* **Work instruction**
The entries below must be retyped exactly. Pictures are to be omitted.

* **Task inputs**
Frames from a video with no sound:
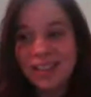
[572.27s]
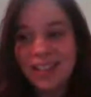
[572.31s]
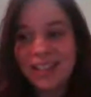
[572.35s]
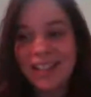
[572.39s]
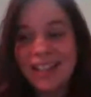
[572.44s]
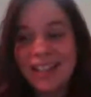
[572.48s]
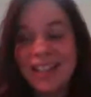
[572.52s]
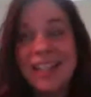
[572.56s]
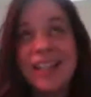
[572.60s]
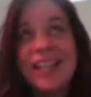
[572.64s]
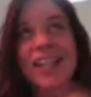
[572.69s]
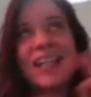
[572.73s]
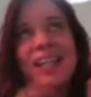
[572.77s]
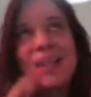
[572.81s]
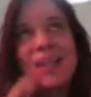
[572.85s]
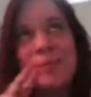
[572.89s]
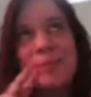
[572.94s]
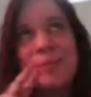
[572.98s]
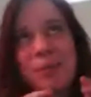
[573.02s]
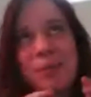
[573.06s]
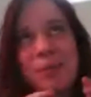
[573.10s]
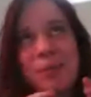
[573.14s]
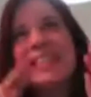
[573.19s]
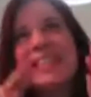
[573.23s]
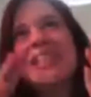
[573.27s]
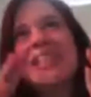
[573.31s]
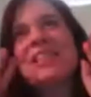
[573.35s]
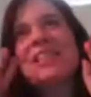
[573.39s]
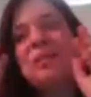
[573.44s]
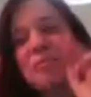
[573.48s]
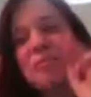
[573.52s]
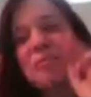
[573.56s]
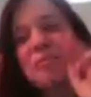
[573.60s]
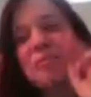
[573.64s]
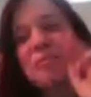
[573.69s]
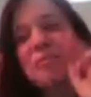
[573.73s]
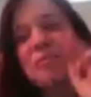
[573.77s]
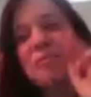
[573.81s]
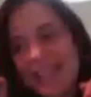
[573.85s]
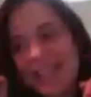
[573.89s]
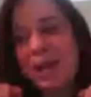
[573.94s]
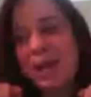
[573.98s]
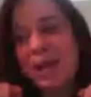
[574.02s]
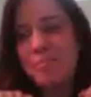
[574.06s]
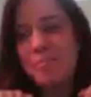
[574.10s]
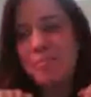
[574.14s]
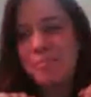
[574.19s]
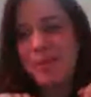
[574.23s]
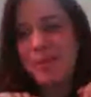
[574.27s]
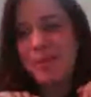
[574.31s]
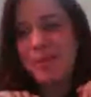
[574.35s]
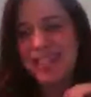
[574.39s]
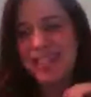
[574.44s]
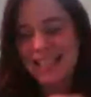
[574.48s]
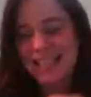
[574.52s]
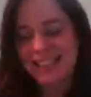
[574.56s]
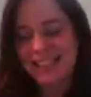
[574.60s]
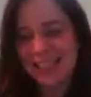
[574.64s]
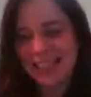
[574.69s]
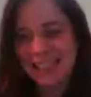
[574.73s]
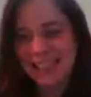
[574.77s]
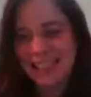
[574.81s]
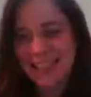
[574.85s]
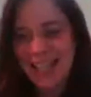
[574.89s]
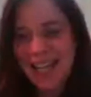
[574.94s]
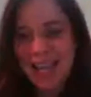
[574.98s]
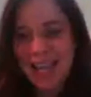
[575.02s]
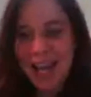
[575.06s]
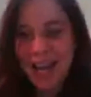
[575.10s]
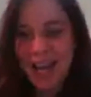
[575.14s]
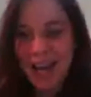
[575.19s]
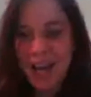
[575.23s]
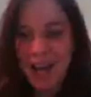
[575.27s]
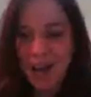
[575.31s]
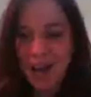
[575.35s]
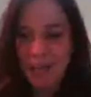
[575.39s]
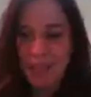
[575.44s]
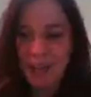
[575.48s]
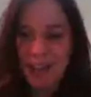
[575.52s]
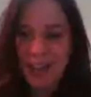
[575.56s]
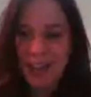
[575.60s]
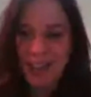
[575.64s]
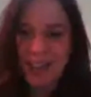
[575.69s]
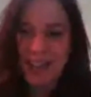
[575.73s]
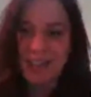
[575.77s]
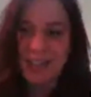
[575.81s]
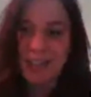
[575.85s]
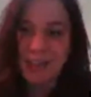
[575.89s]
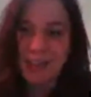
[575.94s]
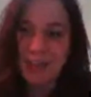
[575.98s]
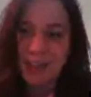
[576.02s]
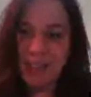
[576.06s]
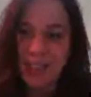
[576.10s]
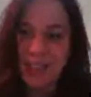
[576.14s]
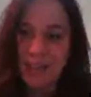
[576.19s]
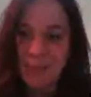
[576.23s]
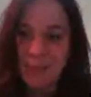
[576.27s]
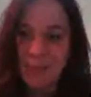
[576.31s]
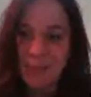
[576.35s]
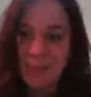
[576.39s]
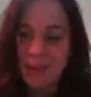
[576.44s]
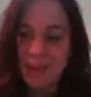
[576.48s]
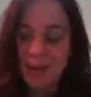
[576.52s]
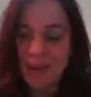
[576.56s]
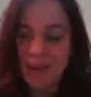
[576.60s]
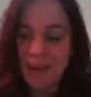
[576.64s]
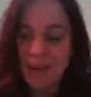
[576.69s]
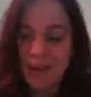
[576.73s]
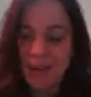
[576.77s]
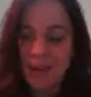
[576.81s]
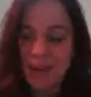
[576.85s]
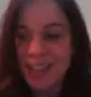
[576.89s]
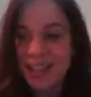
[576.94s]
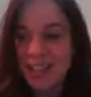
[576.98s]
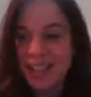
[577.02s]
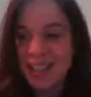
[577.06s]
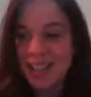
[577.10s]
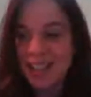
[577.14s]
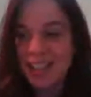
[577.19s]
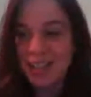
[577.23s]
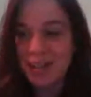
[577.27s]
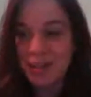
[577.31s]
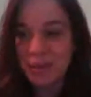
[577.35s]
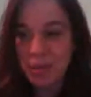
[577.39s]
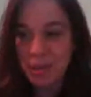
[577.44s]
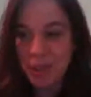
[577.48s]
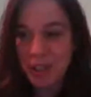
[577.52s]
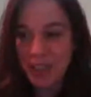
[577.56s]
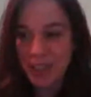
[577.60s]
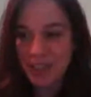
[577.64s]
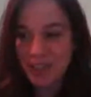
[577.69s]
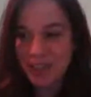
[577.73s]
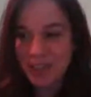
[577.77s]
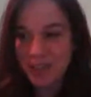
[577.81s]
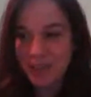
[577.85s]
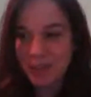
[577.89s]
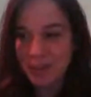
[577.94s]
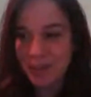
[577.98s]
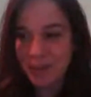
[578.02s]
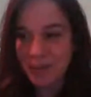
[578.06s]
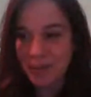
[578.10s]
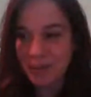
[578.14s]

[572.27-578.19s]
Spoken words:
of setting up processes right now, so that's why we're trying to.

* **Response to the task**
Frames from a video with no sound:
[572.27s]
[572.31s]
[572.35s]
[572.39s]
[572.44s]
[572.48s]
[572.52s]
[572.56s]
[572.60s]
[572.64s]
[572.69s]
[572.73s]
[572.77s]
[572.81s]
[572.85s]
[572.89s]
[572.94s]
[572.98s]
[573.02s]
[573.06s]
[573.10s]
[573.14s]
[573.19s]
[573.23s]
[573.27s]
[573.31s]
[573.35s]
[573.39s]
[573.44s]
[573.48s]
[573.52s]
[573.56s]
[573.60s]
[573.64s]
[573.69s]
[573.73s]
[573.77s]
[573.81s]
[573.85s]
[573.89s]
[573.94s]
[573.98s]
[574.02s]
[574.06s]
[574.10s]
[574.14s]
[574.19s]
[574.23s]
[574.27s]
[574.31s]
[574.35s]
[574.39s]
[574.44s]
[574.48s]
[574.52s]
[574.56s]
[574.60s]
[574.64s]
[574.69s]
[574.73s]
[574.77s]
[574.81s]
[574.85s]
[574.89s]
[574.94s]
[574.98s]
[575.02s]
[575.06s]
[575.10s]
[575.14s]
[575.19s]
[575.23s]
[575.27s]
[575.31s]
[575.35s]
[575.39s]
[575.44s]
[575.48s]
[575.52s]
[575.56s]
[575.60s]
[575.64s]
[575.69s]
[575.73s]
[575.77s]
[575.81s]
[575.85s]
[575.89s]
[575.94s]
[575.98s]
[576.02s]
[576.06s]
[576.10s]
[576.14s]
[576.19s]
[576.23s]
[576.27s]
[576.31s]
[576.35s]
[576.39s]
[576.44s]
[576.48s]
[576.52s]
[576.56s]
[576.60s]
[576.64s]
[576.69s]
[576.73s]
[576.77s]
[576.81s]
[576.85s]
[576.89s]
[576.94s]
[576.98s]
[577.02s]
[577.06s]
[577.10s]
[577.14s]
[577.19s]
[577.23s]
[577.27s]
[577.31s]
[577.35s]
[577.39s]
[577.44s]
[577.48s]
[577.52s]
[577.56s]
[577.60s]
[577.64s]
[577.69s]
[577.73s]
[577.77s]
[577.81s]
[577.85s]
[577.89s]
[577.94s]
[577.98s]
[578.02s]
[578.06s]
[578.10s]
[578.14s]

[572.27-578.19s]
Spoken words:
of setting up processes right now, so that's why we're trying to.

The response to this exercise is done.